暑い夏にも寒い冬にも季節を問わず辛いもの料理は人気です。
糖尿病患者さんで肥満の方はダイエット効果は気になるところ。

北海道大学の研究(2013 年 7 月 15 日付Journal of Clinical Investigationに掲載)によって辛み成分によるダイエット効果が証明されました。
辛いものが褐色脂肪という体にとっていい脂肪を増量し、体脂肪を減少させることに成功したのです。
ますます辛いもののダイエット効果が期待されます。
今回はその内容についてご紹介いたします。

褐色脂肪とは

体脂肪は、皮下脂肪、内臓脂肪が一般的に知られています。
その周囲に存在する白色脂肪が、肥満やその他の生活習慣病を引き起こす悪い存在としてピックアップされることがほとんどです。
しかし、脂肪の中には、体にとって悪い存在のものだけでなく、善い脂肪が存在することが、北海道大学の研究で分かりました。
それが褐色脂肪と呼ばれるものです。
この褐色脂肪は、寒冷刺激などに応答して脂肪酸を燃焼し、熱に変換する特殊な脂肪組織で、体温維持や肥満度の調節に重要な役割があり、肥満を防ぐ効果があるのです。

辛味成分への期待

これまでの褐色脂肪の役割は、動物のみの実験で分かったことでした。
しかし今回は人間での研究の成果で信頼性が高いのです。

寒冷状態(17℃の部屋で2時間安静)や辛味成分(カプシノイドと呼ばれる唐辛子などに含まれる成分)によって継続的に刺激すると、褐色脂肪を増量と体脂肪の減少が確認できました。
この研究結果をもとに現実的な活用となると17℃の部屋で2時間安静という寒冷刺激を継続することは困難です。

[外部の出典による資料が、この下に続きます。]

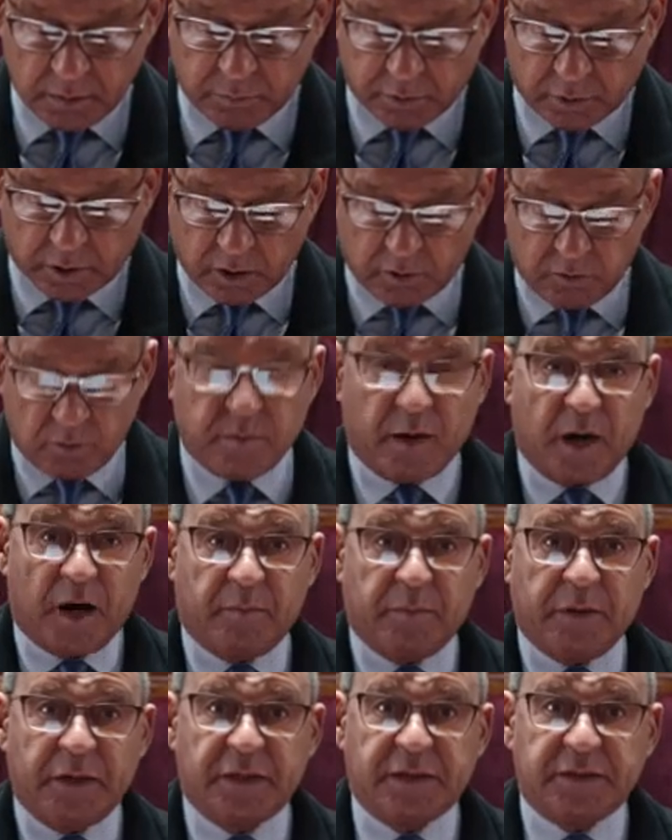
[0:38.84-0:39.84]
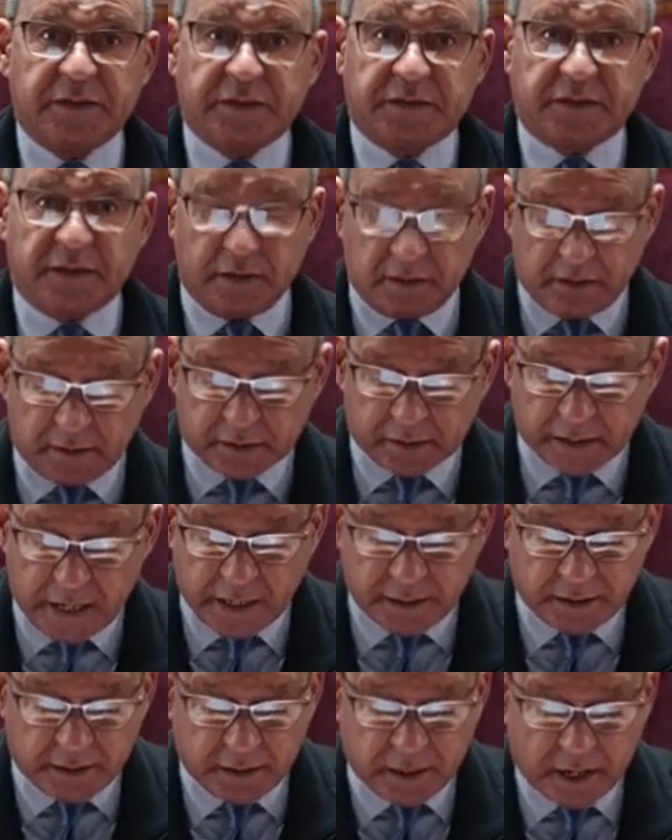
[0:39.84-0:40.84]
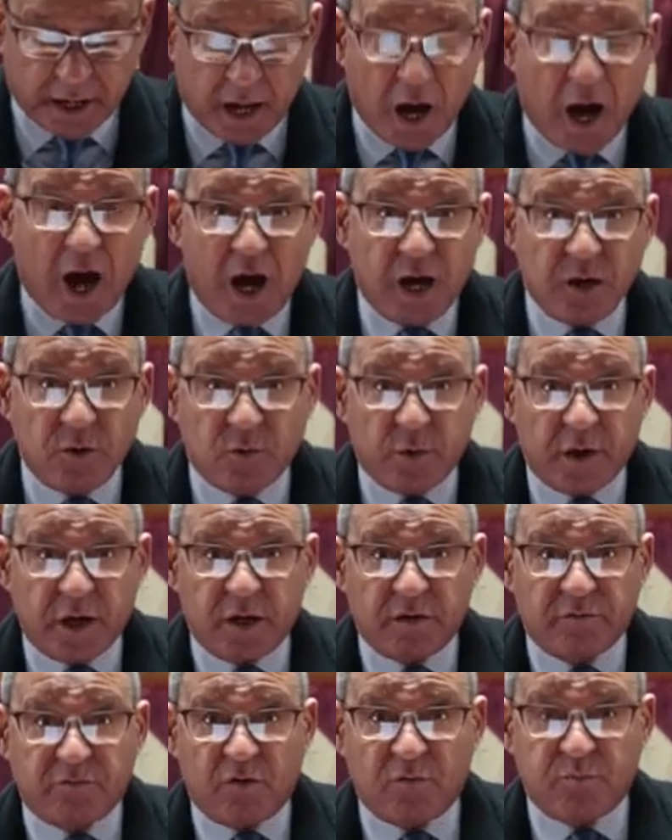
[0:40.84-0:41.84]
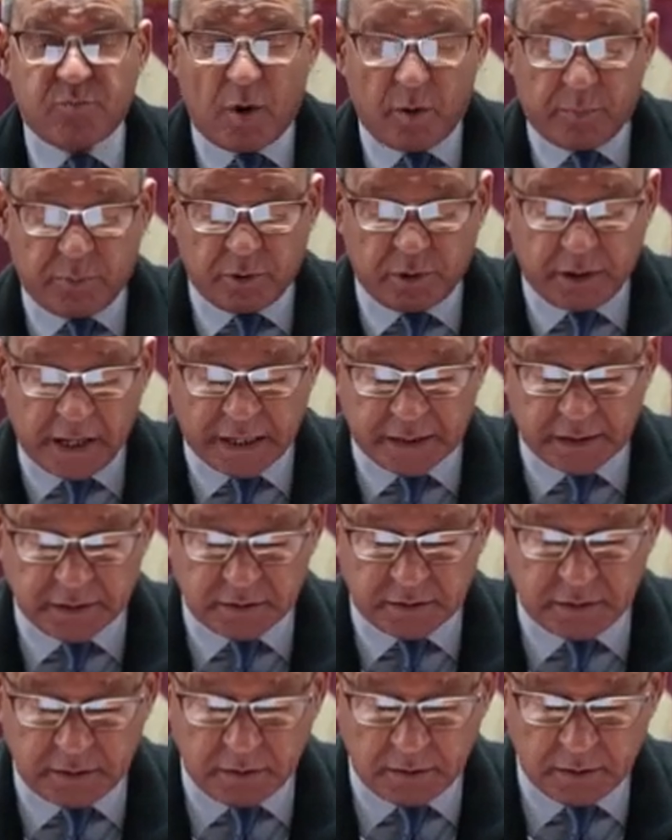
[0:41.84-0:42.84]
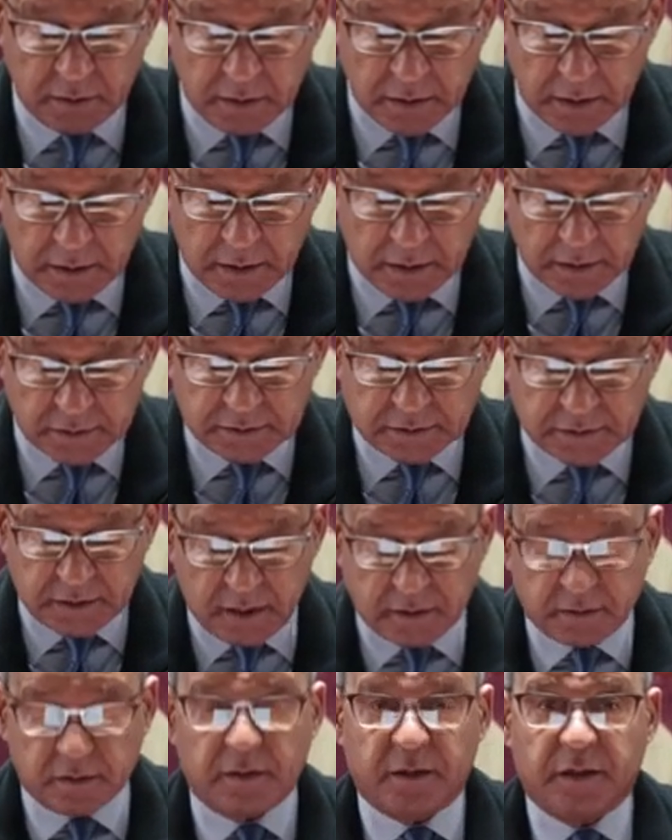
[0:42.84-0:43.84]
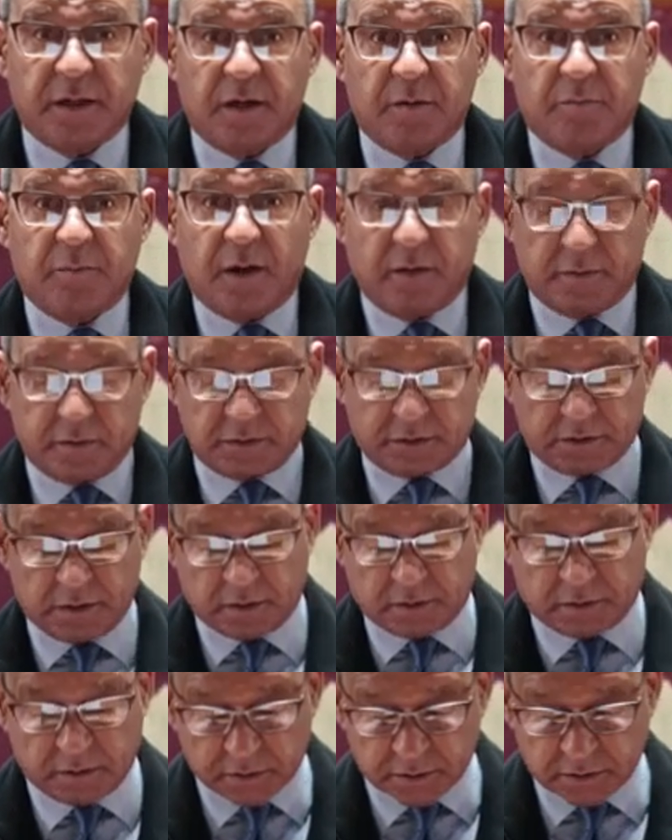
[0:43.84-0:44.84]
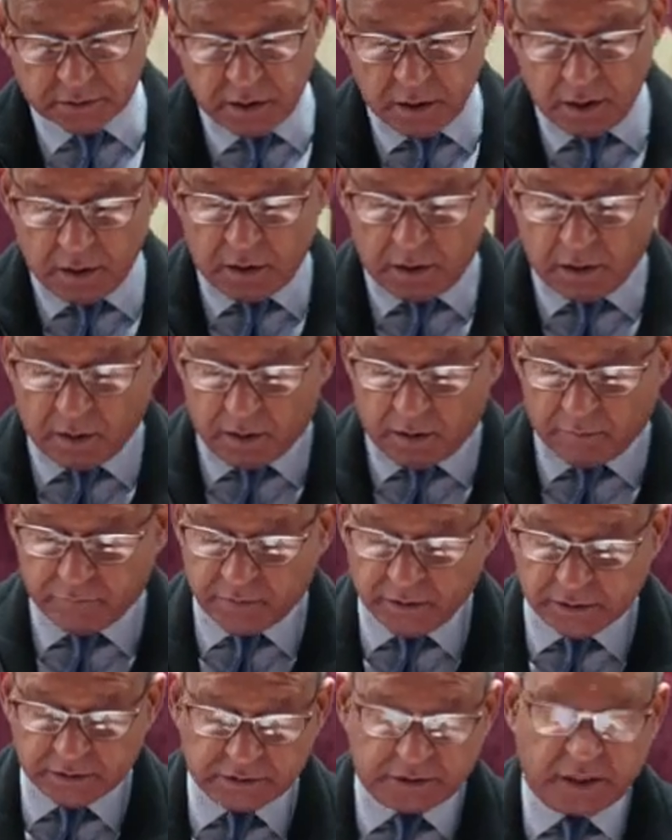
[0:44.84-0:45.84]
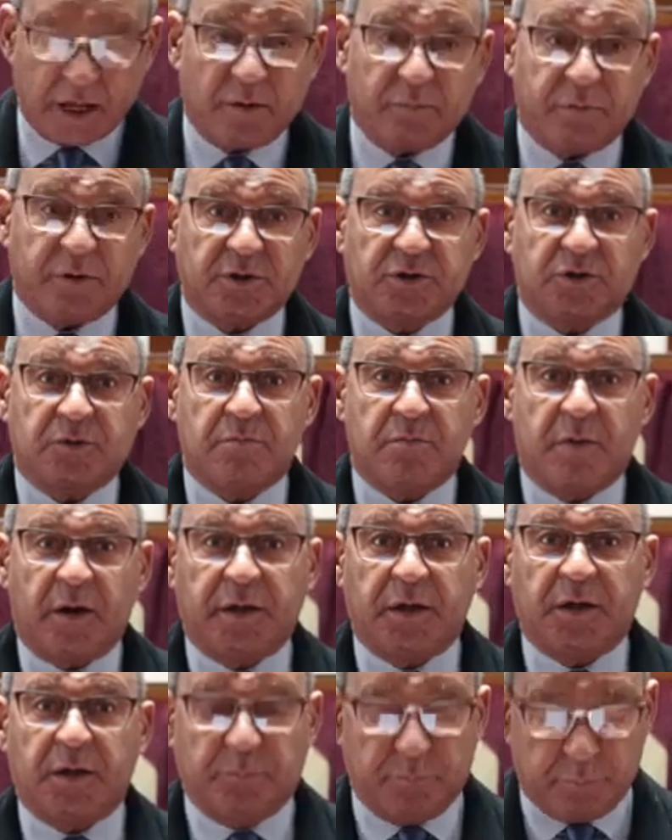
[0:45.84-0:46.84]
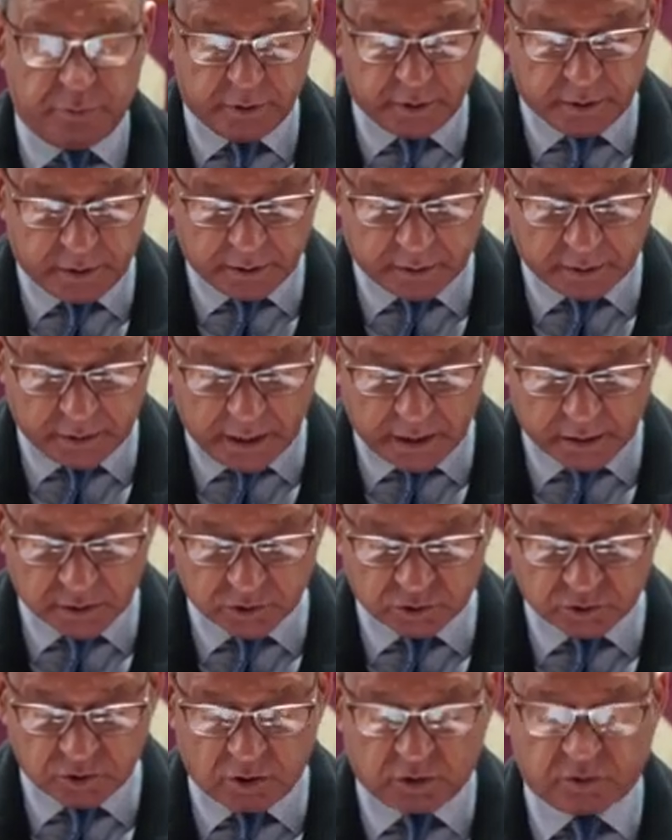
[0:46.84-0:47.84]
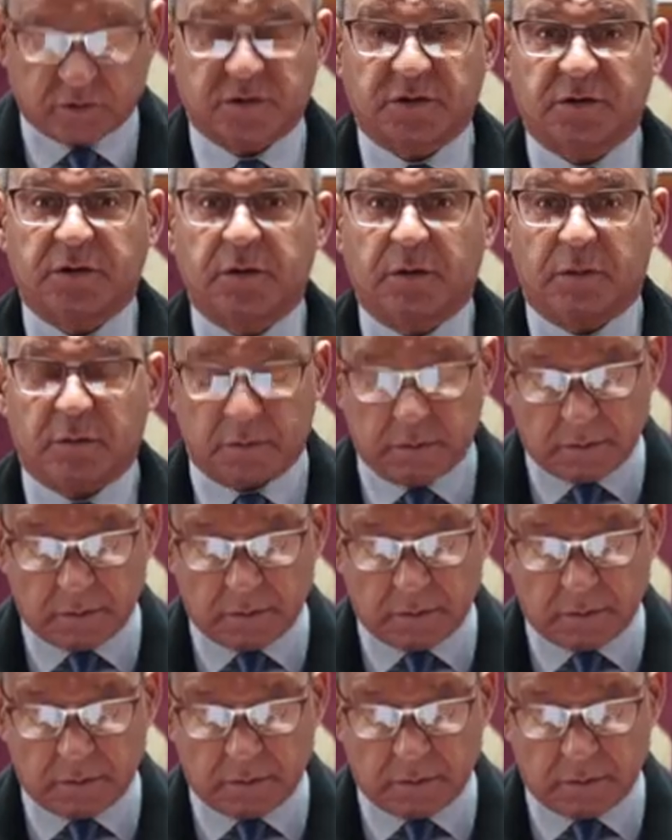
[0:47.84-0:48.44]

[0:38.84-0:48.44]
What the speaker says: Barack Obama is still riding a high wave of popularity, certainly among the circles of the established moneyed political aristocracy.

しかし辛味成分による刺激によって褐色脂肪を増量させることは、実現できる可能性があります。
現在、肥満とメタボリックシンドロームの予防・治療法は、どの国でも頭をかかえている問題です。
その糸口になる有効な手段として期待されています。

辛いものを毎日食べる工夫

唐辛子を毎日食べてダイエット効果をあげたいけれど、辛いものが苦手な方は苦痛になることもしばしば…。色々な方法をとりいれて無理なく継続的に摂取していきましょう。

キムチ

キムチには唐辛子がたくさん入っています。
単品で食べるのもいいですが、キムチ冷奴、キムチ炒飯、野菜の炒め合わせなどにも利用ができます。

七味唐辛子

うどんやそば、牛丼を食べるときなどに、ふりかけることが多いですが、毎日飲む味噌汁にふりかけてもいただけます。

ラー油

餃子のたれとして利用するのが一般的ですが、もやしやきゅうりなど野菜のあえ物として利用してもピリ辛で美味しくいただけます。また炒め物の油の代わりに利用できます。

青トウガラシ

トウガラシ類は夏から秋に収穫されます。
激辛を覚悟のうえ青トウガラシをそのまま焼いて食べてもいいでしょう。
また、青トウガラシを刻んで、豚肉、味噌などの調味料と合わせ炒めご飯と一緒に頂くのもいいでしょう

辛いもの成分のサプリメント

辛いものが苦手な人は利用されるといいでしょう。
また食事でとれないときに利用することで継続的摂取ができます。

辛いものには食欲を増進させる働きもあるので、食欲が増していつも以上に量が多くならないように注意が必要です。
過食に気をつけながらも辛いものを毎日継続的に摂取するとダイエット効果が期待できます。